» **Action item**:
Copy the entries below word for word, but omit any pictures they contain.

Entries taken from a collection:
<<<<
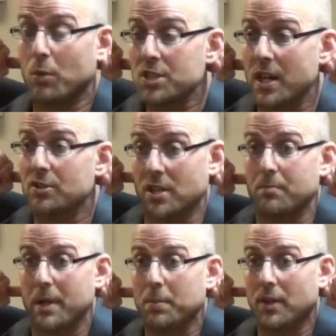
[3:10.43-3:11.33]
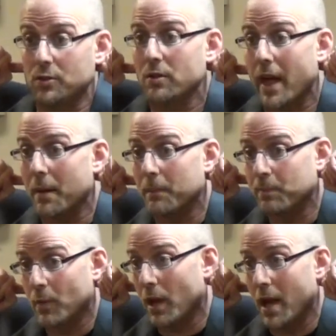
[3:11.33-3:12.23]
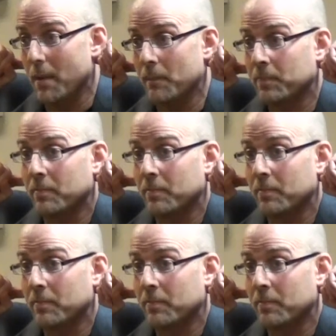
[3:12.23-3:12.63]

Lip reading: which there are some people that do that, okay?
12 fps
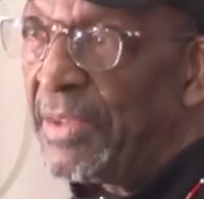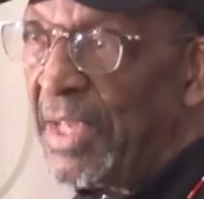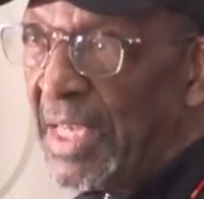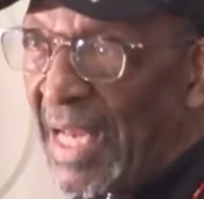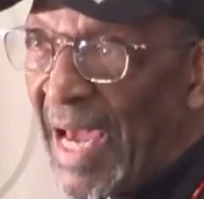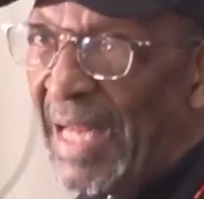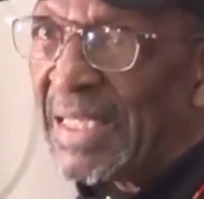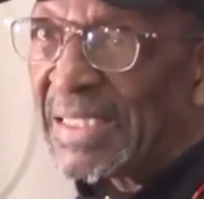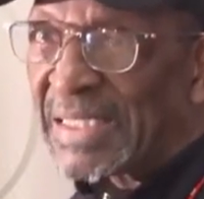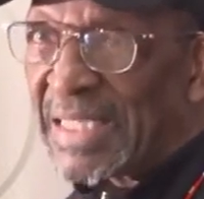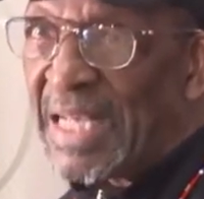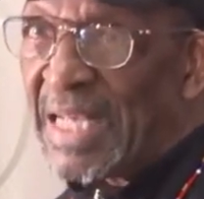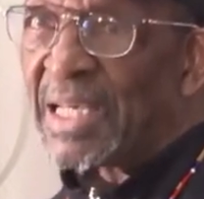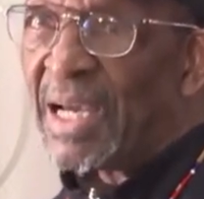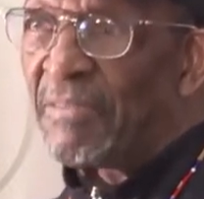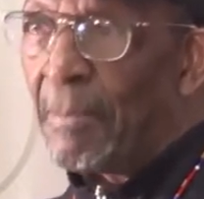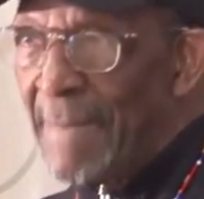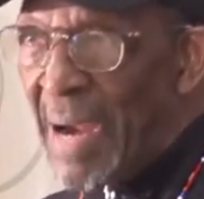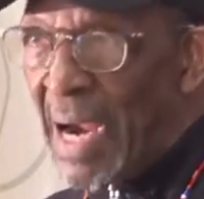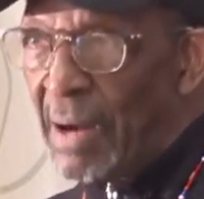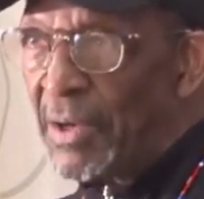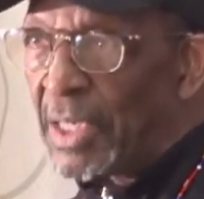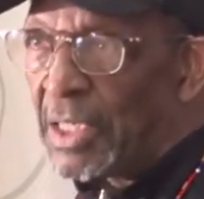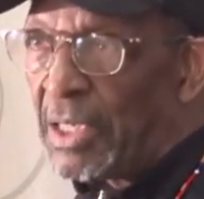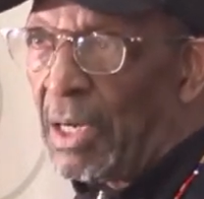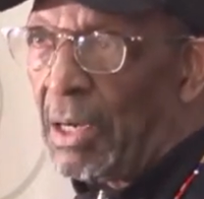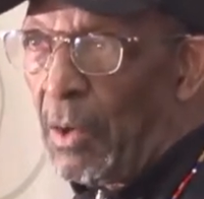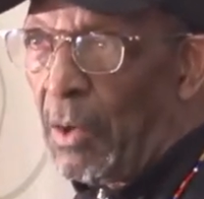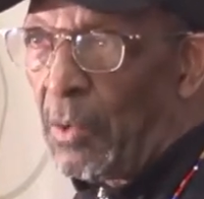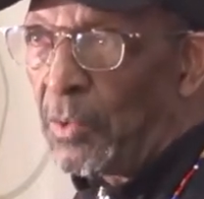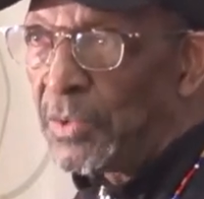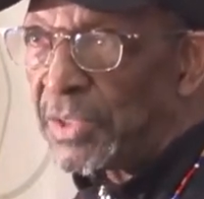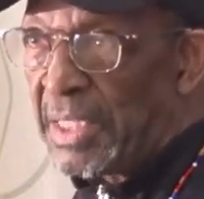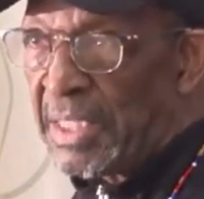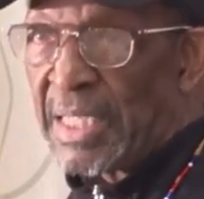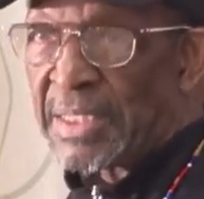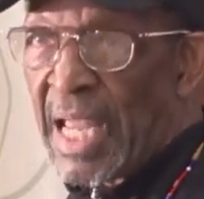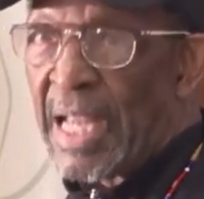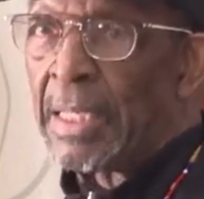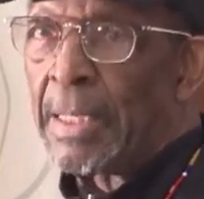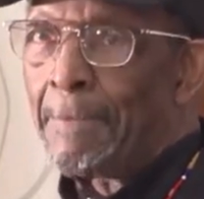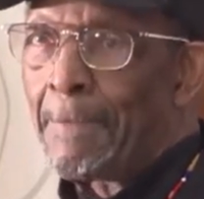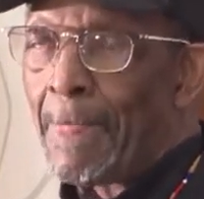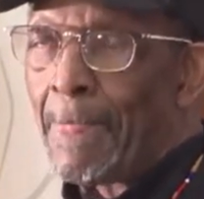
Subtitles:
The United States of America owes a debt to Haiti.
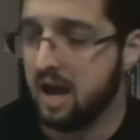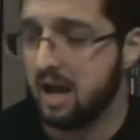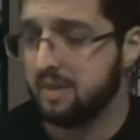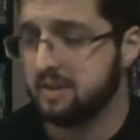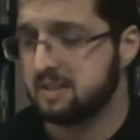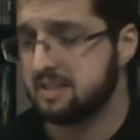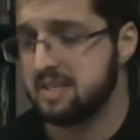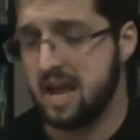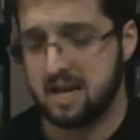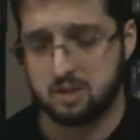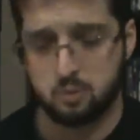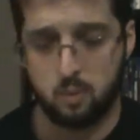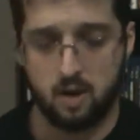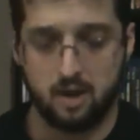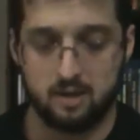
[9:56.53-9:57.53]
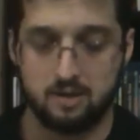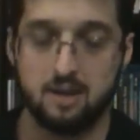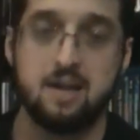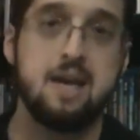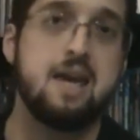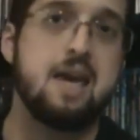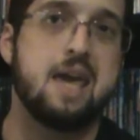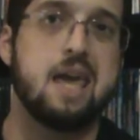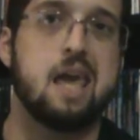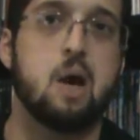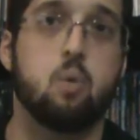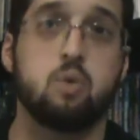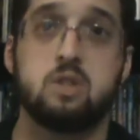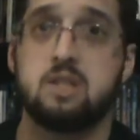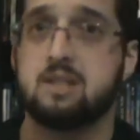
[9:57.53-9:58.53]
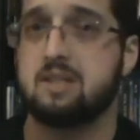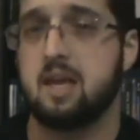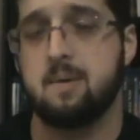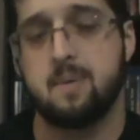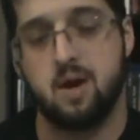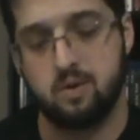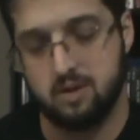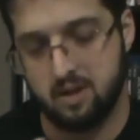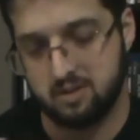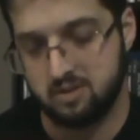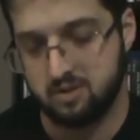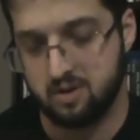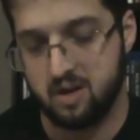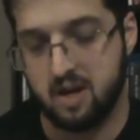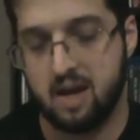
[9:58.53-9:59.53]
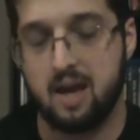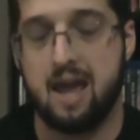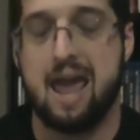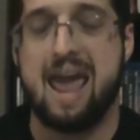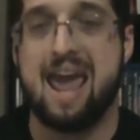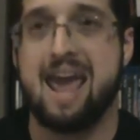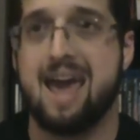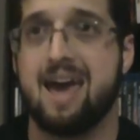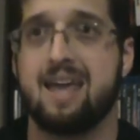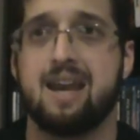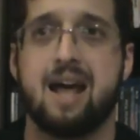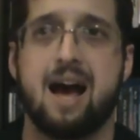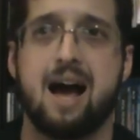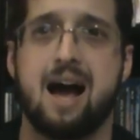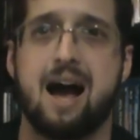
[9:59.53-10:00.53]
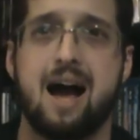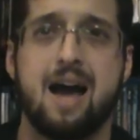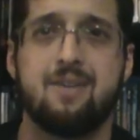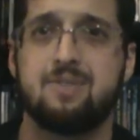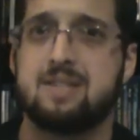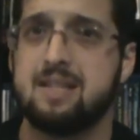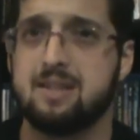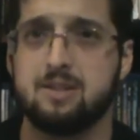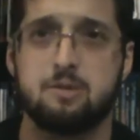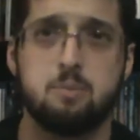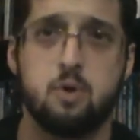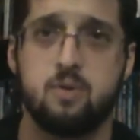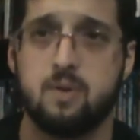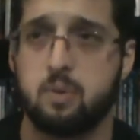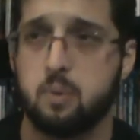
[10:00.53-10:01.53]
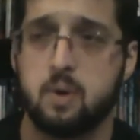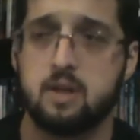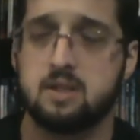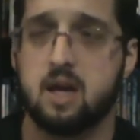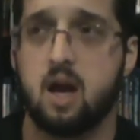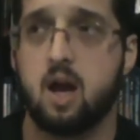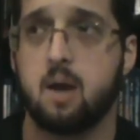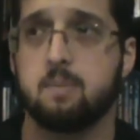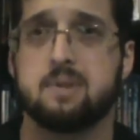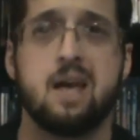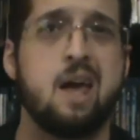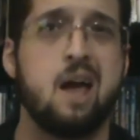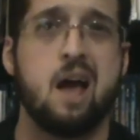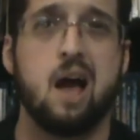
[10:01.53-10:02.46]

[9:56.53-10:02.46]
This next one just came out yesterday, and I've seen this movie 3 times.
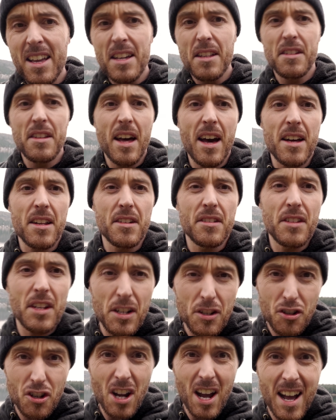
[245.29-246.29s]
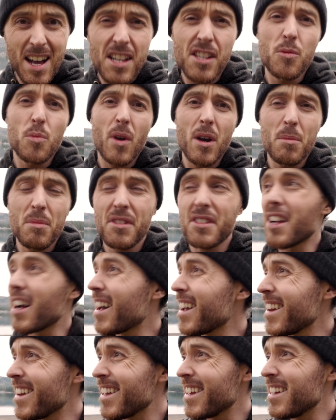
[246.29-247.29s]
is that DJI's
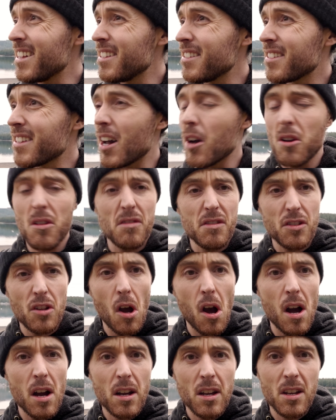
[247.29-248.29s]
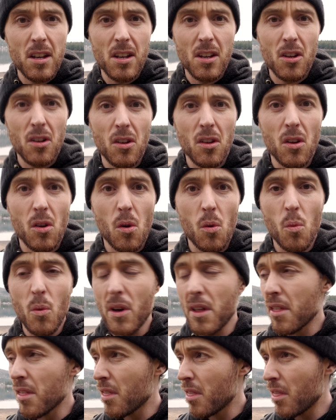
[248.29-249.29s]
website is out of stock
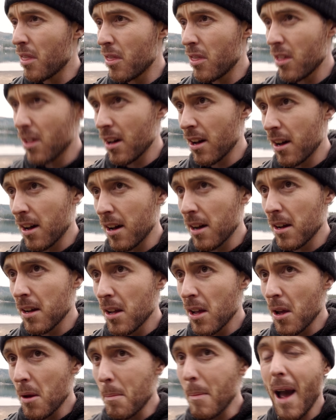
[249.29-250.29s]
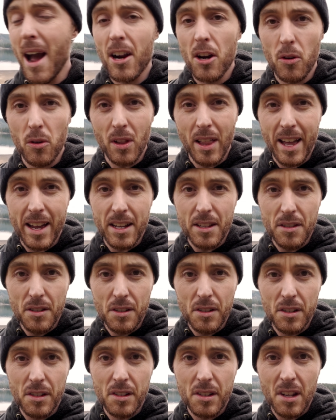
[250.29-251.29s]
with the macro
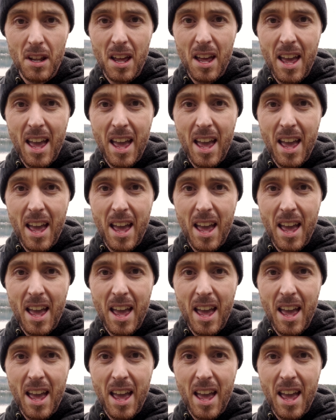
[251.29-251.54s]
lens,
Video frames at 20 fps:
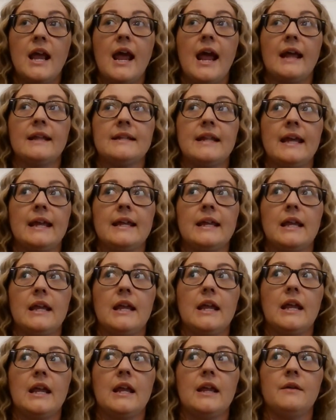And like
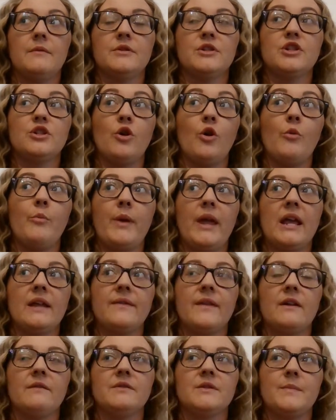it was so big
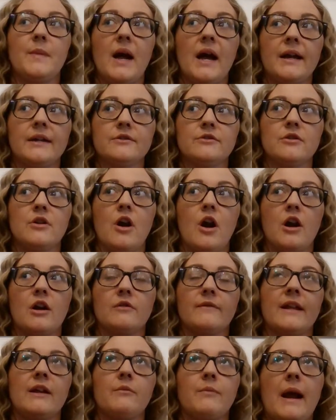that it was behind her
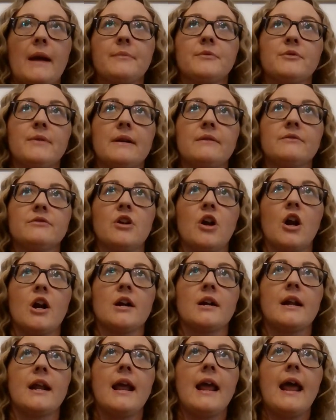heart, like wrapped around her
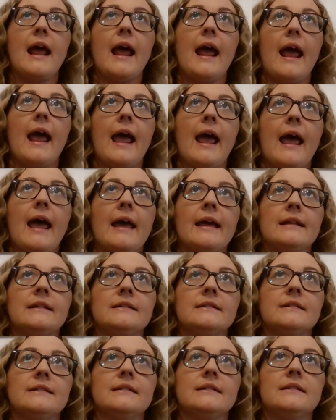heart
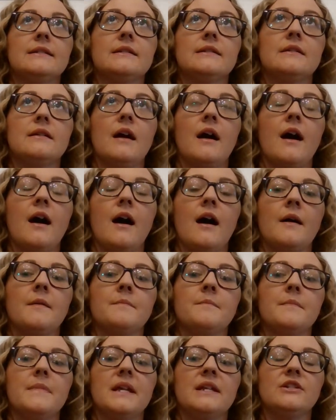and
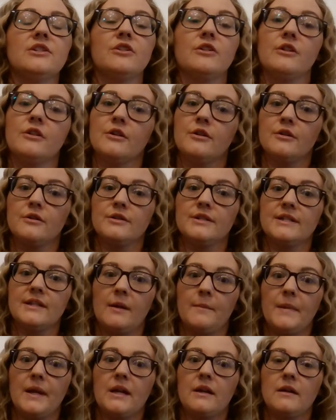into her
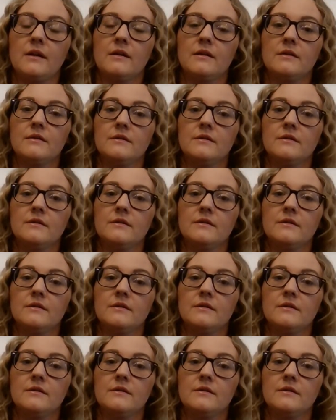stomach.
>>>>
» **Answer section**:
[3:10.43-3:11.33]
[3:11.33-3:12.23]
[3:12.23-3:12.63]

Lip reading: which there are some people that do that, okay?
12 fps
Subtitles:
The United States of America owes a debt to Haiti.
[9:56.53-9:57.53]
[9:57.53-9:58.53]
[9:58.53-9:59.53]
[9:59.53-10:00.53]
[10:00.53-10:01.53]
[10:01.53-10:02.46]

[9:56.53-10:02.46]
This next one just came out yesterday, and I've seen this movie 3 times.
[245.29-246.29s]
[246.29-247.29s]
is that DJI's
[247.29-248.29s]
[248.29-249.29s]
website is out of stock
[249.29-250.29s]
[250.29-251.29s]
with the macro
[251.29-251.54s]
lens,
Video frames at 20 fps:
And like
it was so big
that it was behind her
heart, like wrapped around her
heart
and
into her
stomach.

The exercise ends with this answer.